Charles Darwin's Dial at Down House
Charles Darwin's Sundial at Down House is still to be seen at the head of the garden, near the verandah. Information from English Heritage's records indicate that it has been moved in the past and if a recent timed photograph is to be believed, it does not appear to be quite correctly aligned.

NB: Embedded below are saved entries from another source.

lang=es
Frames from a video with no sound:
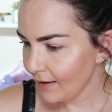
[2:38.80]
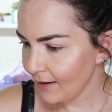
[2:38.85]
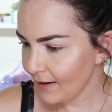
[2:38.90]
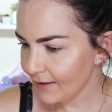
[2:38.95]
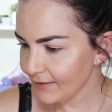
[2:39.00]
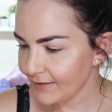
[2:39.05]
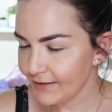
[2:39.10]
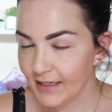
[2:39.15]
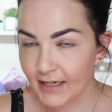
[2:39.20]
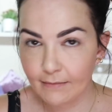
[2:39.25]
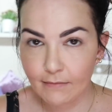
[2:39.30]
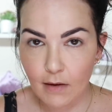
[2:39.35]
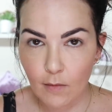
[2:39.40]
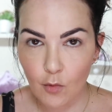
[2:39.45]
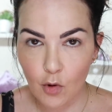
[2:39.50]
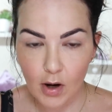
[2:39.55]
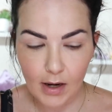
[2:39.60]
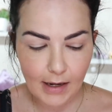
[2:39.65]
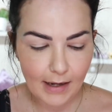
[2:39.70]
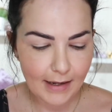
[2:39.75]
Así que
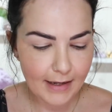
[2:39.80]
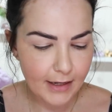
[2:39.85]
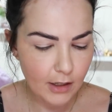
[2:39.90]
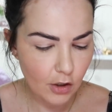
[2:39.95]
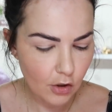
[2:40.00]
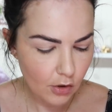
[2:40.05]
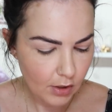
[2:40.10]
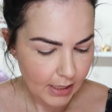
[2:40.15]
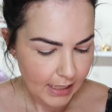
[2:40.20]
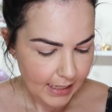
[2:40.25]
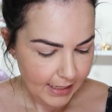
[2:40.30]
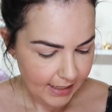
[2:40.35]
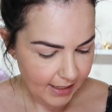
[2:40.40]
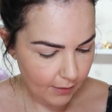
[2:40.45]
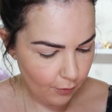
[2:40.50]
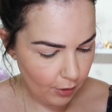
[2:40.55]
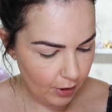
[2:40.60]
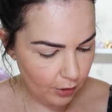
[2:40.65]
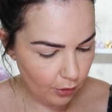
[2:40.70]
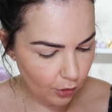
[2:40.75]
vamos al lío. Y
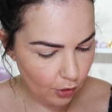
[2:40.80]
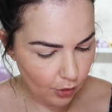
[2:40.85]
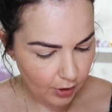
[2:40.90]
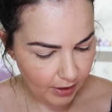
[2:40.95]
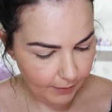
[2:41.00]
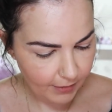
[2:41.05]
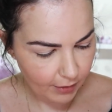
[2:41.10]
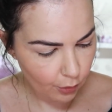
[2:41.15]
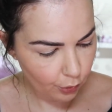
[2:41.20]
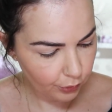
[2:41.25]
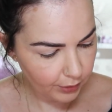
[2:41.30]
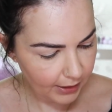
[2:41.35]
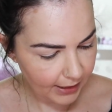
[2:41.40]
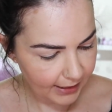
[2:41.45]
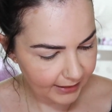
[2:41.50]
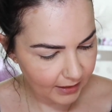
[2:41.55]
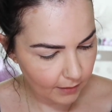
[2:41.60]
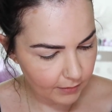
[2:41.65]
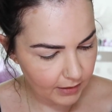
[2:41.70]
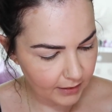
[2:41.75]
bueno, lo que me gusta es que
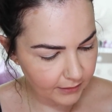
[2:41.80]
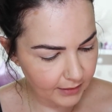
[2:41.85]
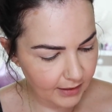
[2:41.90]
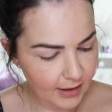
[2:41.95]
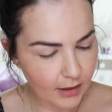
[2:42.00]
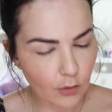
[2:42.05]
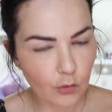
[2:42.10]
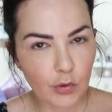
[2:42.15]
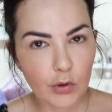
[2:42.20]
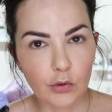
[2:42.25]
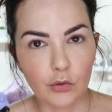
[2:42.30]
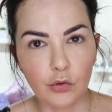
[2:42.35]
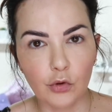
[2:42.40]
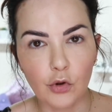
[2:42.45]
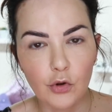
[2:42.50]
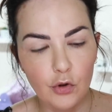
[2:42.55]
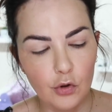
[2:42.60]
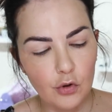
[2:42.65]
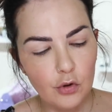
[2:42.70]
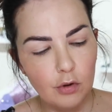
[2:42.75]
también tiene algunos
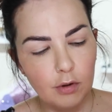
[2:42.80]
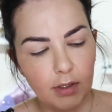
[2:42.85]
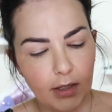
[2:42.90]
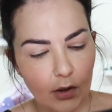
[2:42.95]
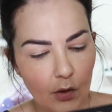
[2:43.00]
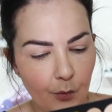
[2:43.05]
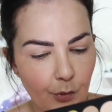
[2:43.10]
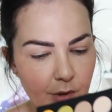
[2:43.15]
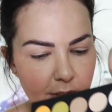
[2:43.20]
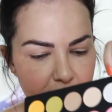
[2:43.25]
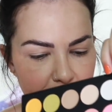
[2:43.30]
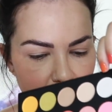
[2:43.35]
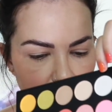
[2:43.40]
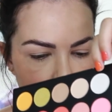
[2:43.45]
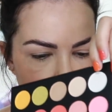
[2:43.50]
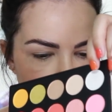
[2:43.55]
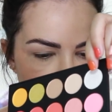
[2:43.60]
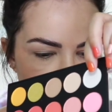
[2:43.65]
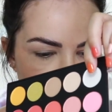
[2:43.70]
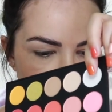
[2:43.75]
tonos que nos pueden
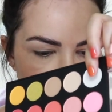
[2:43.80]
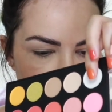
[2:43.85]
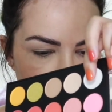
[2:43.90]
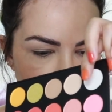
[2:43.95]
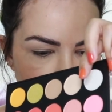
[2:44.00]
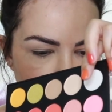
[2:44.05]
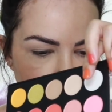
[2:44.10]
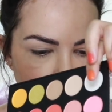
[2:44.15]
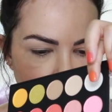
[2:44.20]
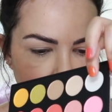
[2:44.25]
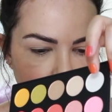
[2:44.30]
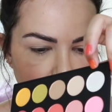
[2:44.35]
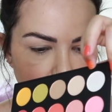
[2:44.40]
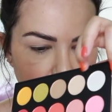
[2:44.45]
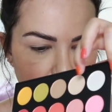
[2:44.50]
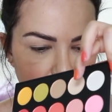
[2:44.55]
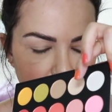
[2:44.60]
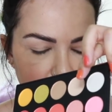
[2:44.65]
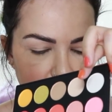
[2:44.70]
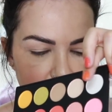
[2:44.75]
servir para eh,
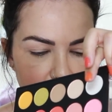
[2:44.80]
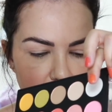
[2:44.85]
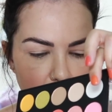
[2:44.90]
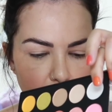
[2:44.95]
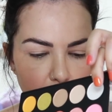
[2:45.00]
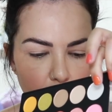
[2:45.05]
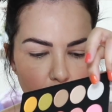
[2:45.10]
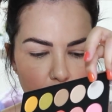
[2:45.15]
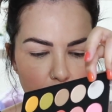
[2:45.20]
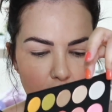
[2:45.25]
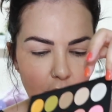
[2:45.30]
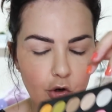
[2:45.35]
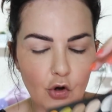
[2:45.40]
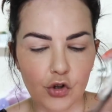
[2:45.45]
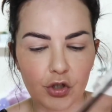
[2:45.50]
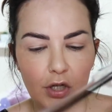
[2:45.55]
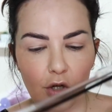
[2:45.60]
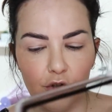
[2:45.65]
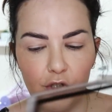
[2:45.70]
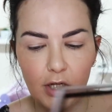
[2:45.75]
hacer transiciones y
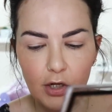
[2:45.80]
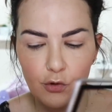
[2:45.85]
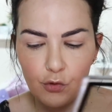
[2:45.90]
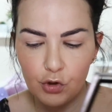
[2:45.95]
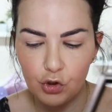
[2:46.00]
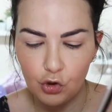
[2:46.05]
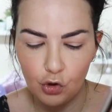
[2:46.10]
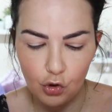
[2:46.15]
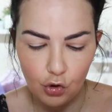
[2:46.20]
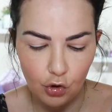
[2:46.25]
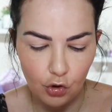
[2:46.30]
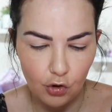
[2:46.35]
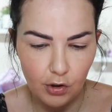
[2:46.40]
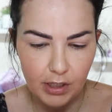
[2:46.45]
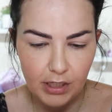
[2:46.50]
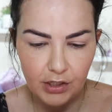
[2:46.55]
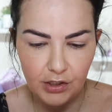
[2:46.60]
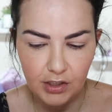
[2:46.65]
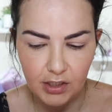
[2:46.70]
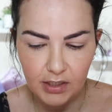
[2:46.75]
cosas. O sea, no es solo
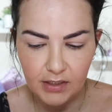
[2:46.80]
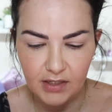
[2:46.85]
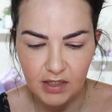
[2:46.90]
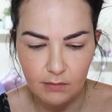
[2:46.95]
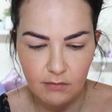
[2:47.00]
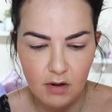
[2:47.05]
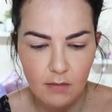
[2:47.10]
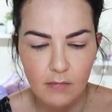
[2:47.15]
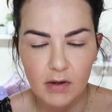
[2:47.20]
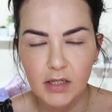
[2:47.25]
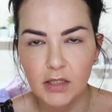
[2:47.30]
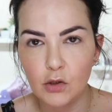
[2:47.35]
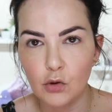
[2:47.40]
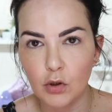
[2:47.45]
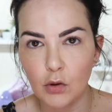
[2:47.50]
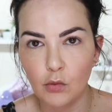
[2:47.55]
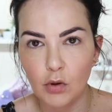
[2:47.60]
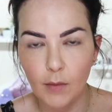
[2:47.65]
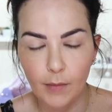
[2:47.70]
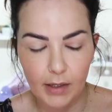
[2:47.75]
colorinchi en sí misma, sino que
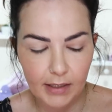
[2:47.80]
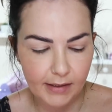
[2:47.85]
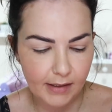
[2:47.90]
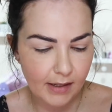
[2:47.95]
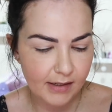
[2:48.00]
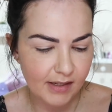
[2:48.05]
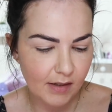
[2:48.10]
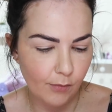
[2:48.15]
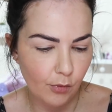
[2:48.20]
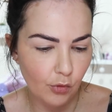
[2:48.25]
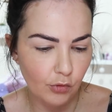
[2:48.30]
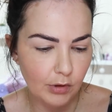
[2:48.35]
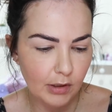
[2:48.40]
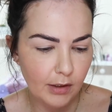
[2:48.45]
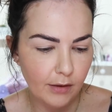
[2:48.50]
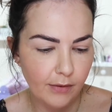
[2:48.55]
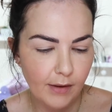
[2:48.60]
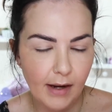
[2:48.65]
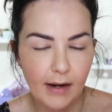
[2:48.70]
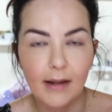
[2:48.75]
es una paleta que se puede
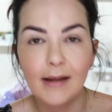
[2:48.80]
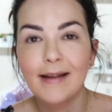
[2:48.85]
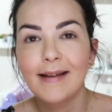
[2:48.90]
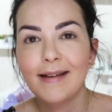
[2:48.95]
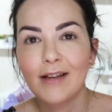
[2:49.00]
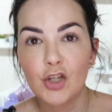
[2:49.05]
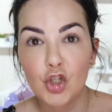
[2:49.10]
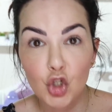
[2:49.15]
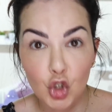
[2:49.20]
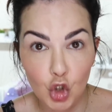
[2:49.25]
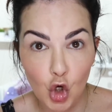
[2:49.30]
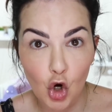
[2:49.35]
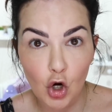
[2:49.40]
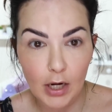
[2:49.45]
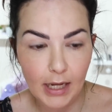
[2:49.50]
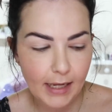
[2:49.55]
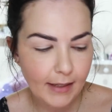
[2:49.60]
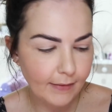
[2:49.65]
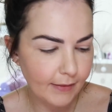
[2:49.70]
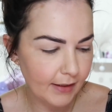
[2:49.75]
utilizar
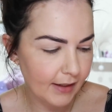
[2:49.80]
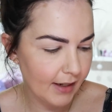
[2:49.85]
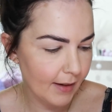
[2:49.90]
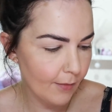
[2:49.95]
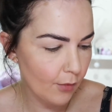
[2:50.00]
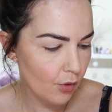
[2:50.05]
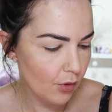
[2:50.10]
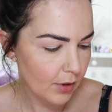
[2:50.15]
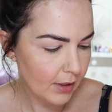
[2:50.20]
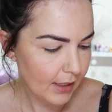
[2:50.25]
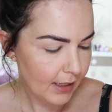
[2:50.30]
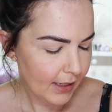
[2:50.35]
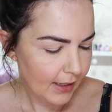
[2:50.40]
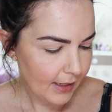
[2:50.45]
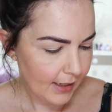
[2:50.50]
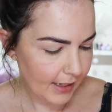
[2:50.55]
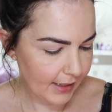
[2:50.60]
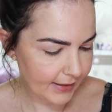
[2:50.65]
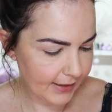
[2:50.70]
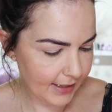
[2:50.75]
sola, digamos.
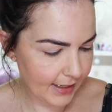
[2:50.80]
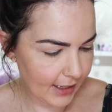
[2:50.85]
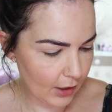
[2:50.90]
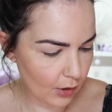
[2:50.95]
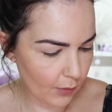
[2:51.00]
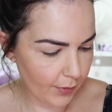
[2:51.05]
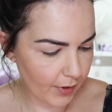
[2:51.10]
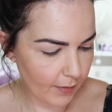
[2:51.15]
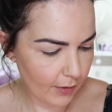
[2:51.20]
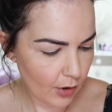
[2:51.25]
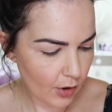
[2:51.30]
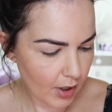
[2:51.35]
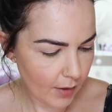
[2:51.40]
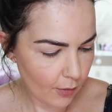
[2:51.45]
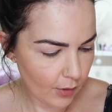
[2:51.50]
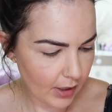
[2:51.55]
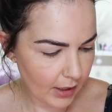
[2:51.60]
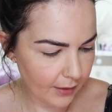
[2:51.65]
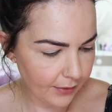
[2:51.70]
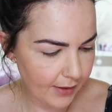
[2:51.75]
Así que lo primero que
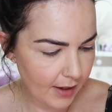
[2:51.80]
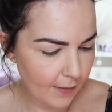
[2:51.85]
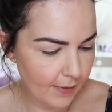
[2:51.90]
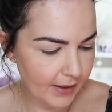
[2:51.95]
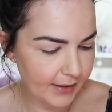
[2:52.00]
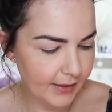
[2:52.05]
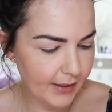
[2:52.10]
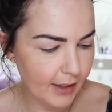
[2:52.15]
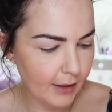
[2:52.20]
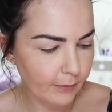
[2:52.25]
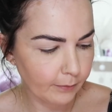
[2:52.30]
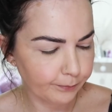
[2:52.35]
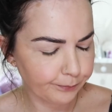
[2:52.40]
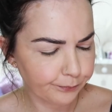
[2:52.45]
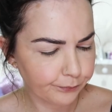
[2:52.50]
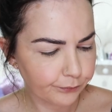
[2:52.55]
voy a hacer va a ser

Nevertheless It is a commendably simple but accurately delineated, dial set on a lovely baluster pedestal - clearly positioned for use in earlier times to set the house clocks. It is some ten inches in diameter and it displays the hours 4am to 8pm in 30, 15, 10, 5 and 1 min divisions and is entered in the National Register as SRN 5143. The dial plate is of course now showing some signs of its age and it can be difficult to read. Some early pictures of this very dial are to be found in the Cambridge University Library. These show that the original dial possessed a sigmoidal solid gnomon and that a realistic replacement has been fitted in the period since. In 2007 the present gnomon was regrettably knocked by a scaffolding pole and the dial was subsequently restored by John Davis so any current misalignment will have occurred since then.
Two images© VL Thomson, 2018
Another dial, this time one that commemorates Charles Darwin, is to be found nearby in the village of Downe on the south face of the bell tower of Church of St Mary the Virgin, at the junction with High Elms Road and Cudham Road. It is an octagonal Direct South dial set high on the wall. is constructed in bronze and has a sunburst at the top with rays coming from it forming the hour lines. It sports the expected downward pointing gnomon. Faint Roman numerals can be seen around the edge and it is delineated in quarter hours only. That dial is SRN 1047 in the National Register. Its maker is unknown. A slate plaque below the sundial declares that it is in memory of Charles Darwin 1809-1882 who lived and worked in Downe for 40 years.